* Your assignment: Every entry below must be retyped exactly, and the pictures must be left out.
-------- Source data
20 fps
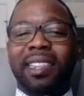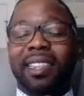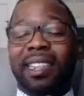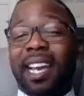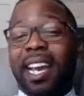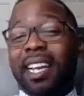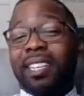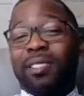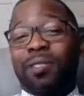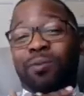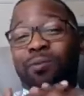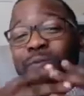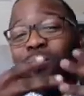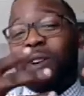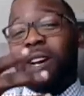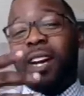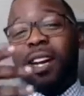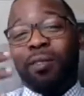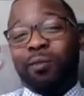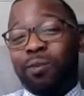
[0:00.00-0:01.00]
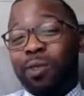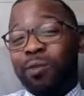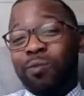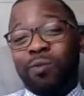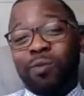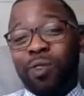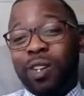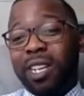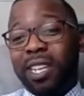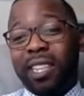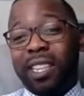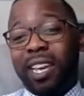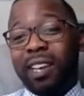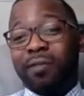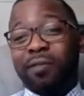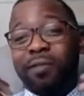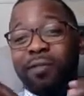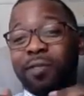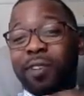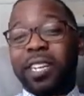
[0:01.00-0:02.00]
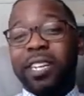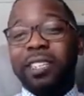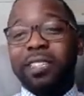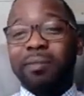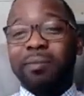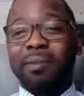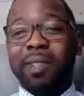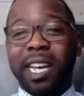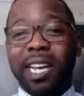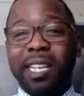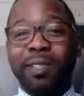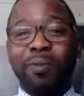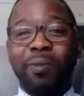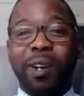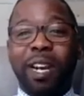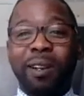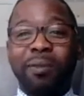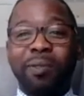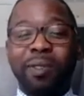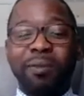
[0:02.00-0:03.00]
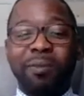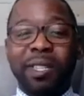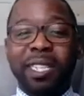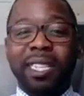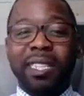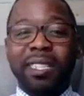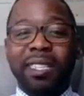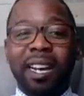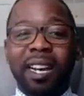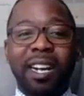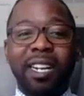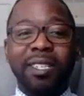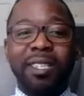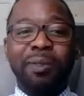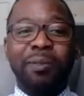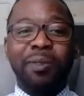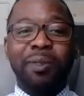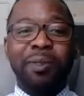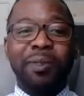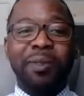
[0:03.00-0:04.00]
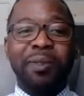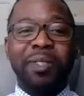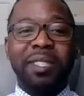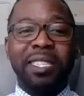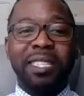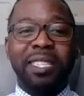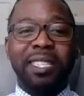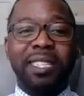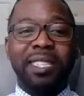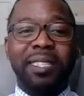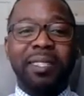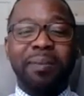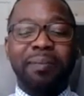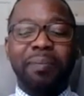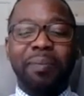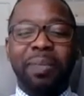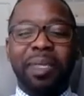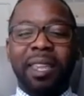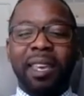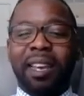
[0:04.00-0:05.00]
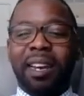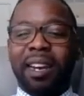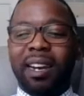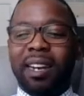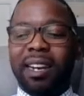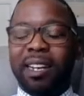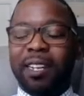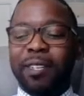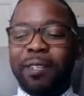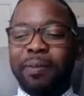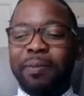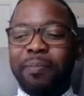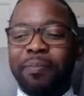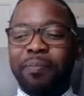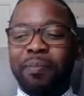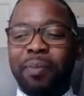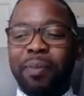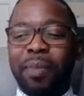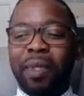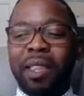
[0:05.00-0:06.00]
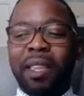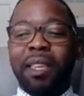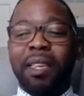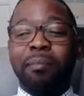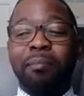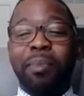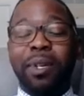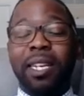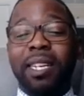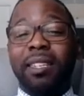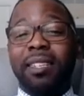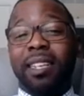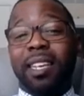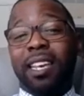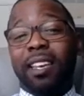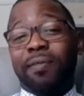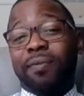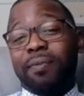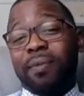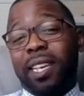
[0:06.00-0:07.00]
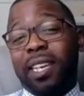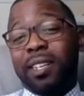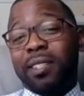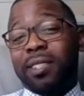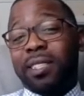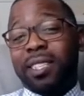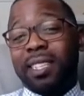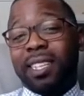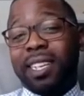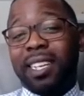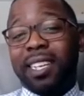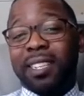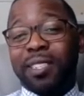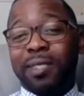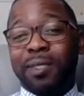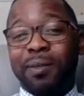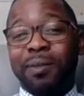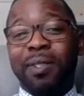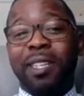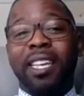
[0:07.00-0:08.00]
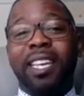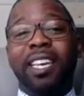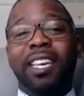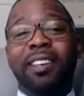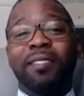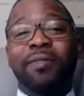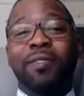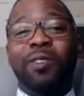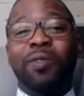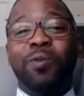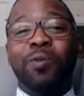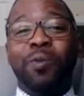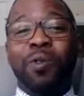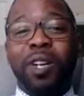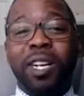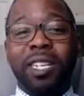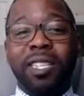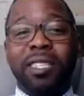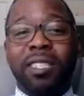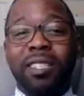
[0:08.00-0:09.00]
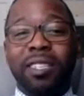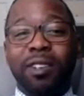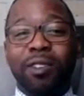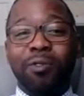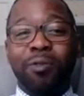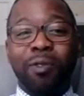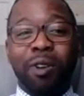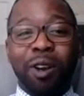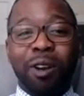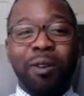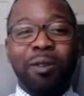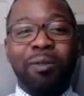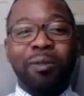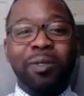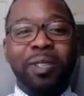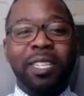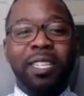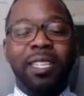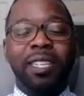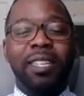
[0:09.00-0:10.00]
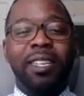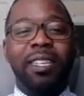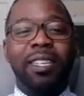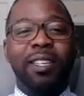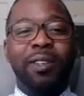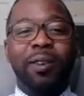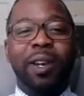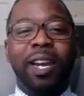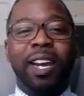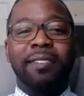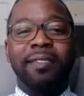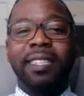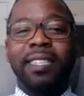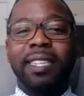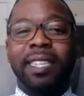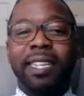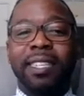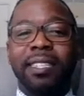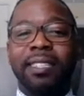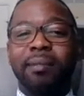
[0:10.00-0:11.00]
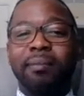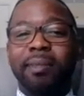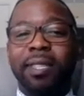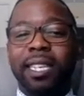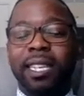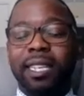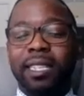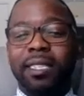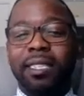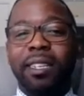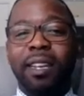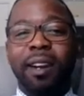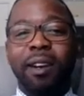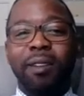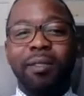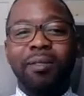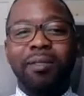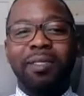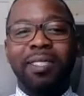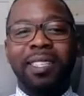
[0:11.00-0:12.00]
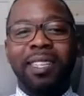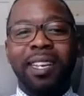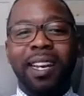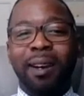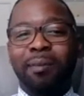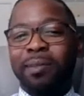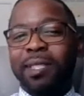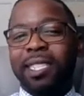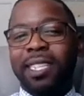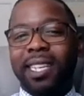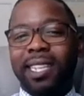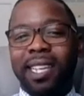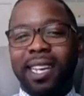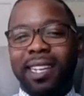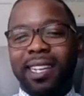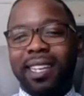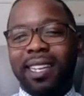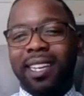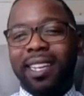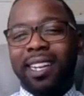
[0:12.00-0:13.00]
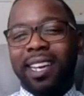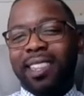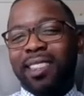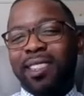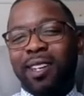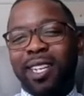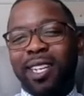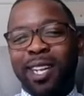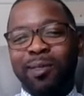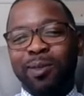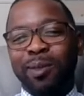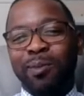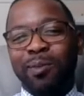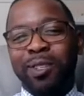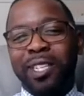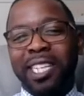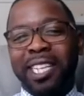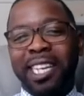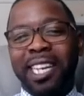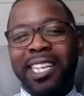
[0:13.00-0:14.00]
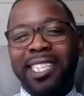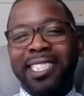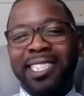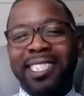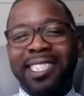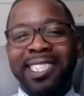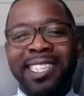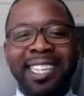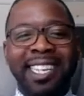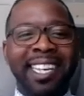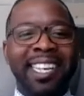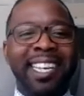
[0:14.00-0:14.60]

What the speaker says: That's why we wanted that freedom. That's why we went into entrepreneurship. But here's the deal. If you want to grow, you have to let some things go. I'm going to say that again. I thought that was pretty catchy.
----------------
* Answer to this task:
20 fps
[0:00.00-0:01.00]
[0:01.00-0:02.00]
[0:02.00-0:03.00]
[0:03.00-0:04.00]
[0:04.00-0:05.00]
[0:05.00-0:06.00]
[0:06.00-0:07.00]
[0:07.00-0:08.00]
[0:08.00-0:09.00]
[0:09.00-0:10.00]
[0:10.00-0:11.00]
[0:11.00-0:12.00]
[0:12.00-0:13.00]
[0:13.00-0:14.00]
[0:14.00-0:14.60]

What the speaker says: That's why we wanted that freedom. That's why we went into entrepreneurship. But here's the deal. If you want to grow, you have to let some things go. I'm going to say that again. I thought that was pretty catchy.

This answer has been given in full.